■ **WORK TO COMPLETE**: From the first line to the last, repeat the data exactly but leave out the pictures.
----
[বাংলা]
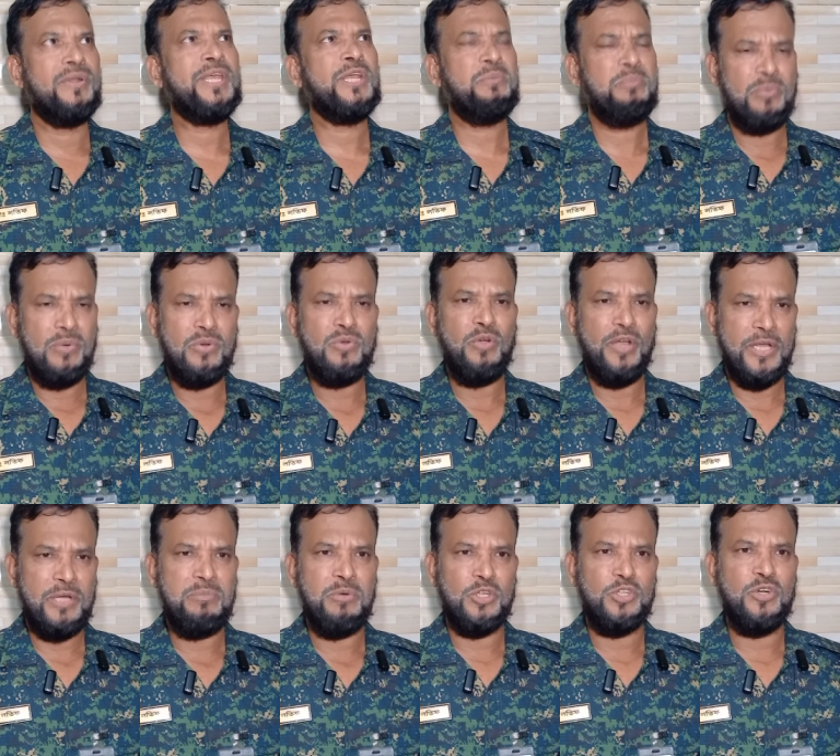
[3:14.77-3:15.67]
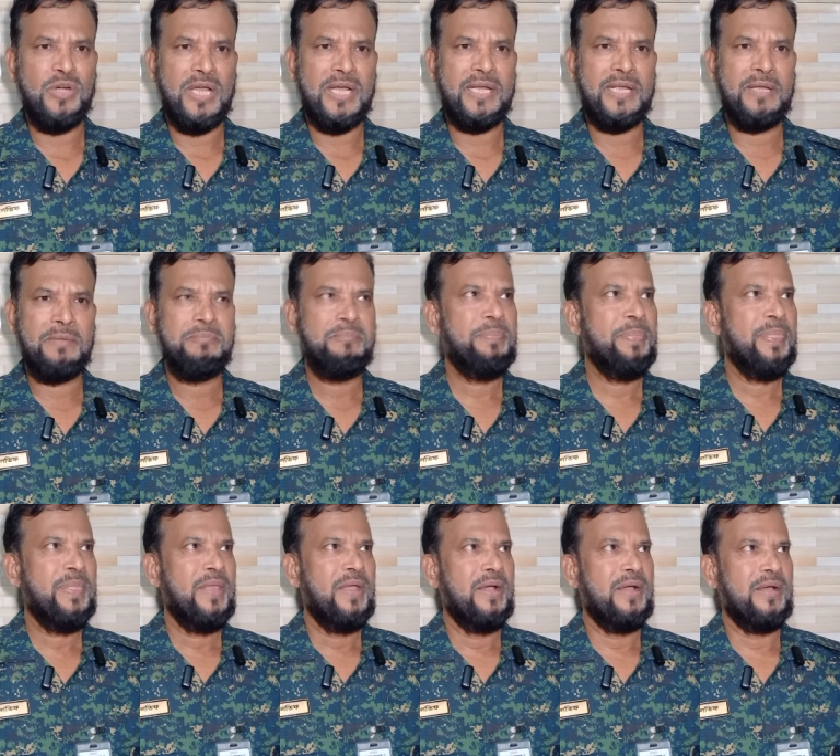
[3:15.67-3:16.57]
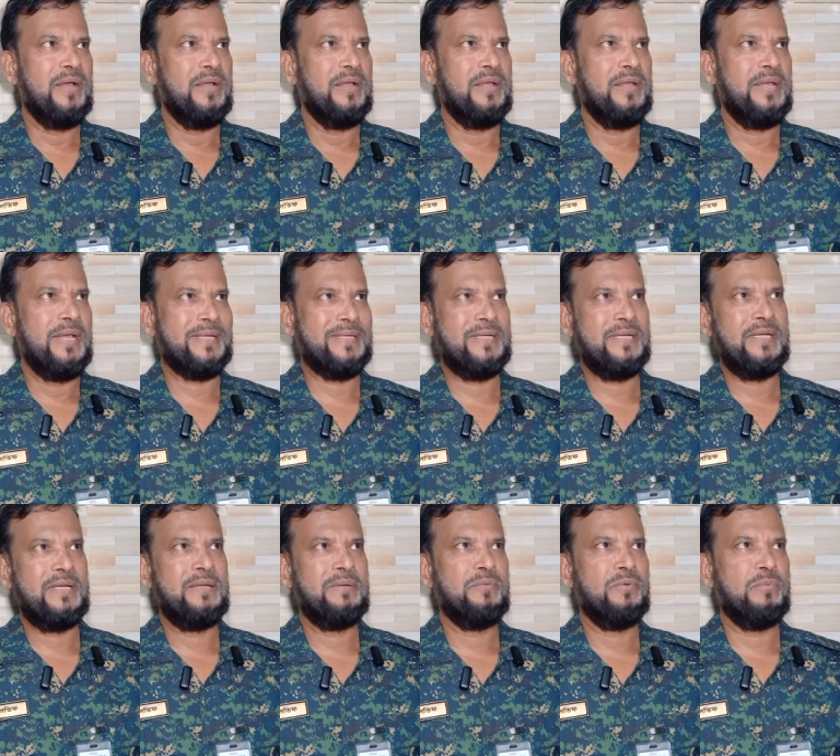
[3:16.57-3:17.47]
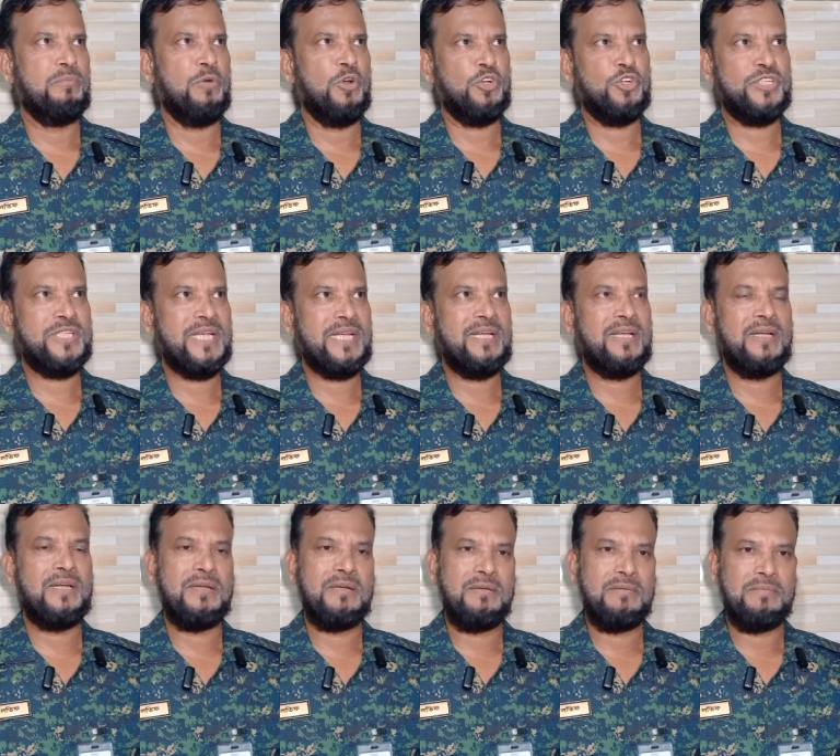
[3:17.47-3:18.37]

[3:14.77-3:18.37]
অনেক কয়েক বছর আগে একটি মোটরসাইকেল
----
■ **WORKED SOLUTION**:
[বাংলা]
[3:14.77-3:15.67]
[3:15.67-3:16.57]
[3:16.57-3:17.47]
[3:17.47-3:18.37]

[3:14.77-3:18.37]
অনেক কয়েক বছর আগে একটি মোটরসাইকেল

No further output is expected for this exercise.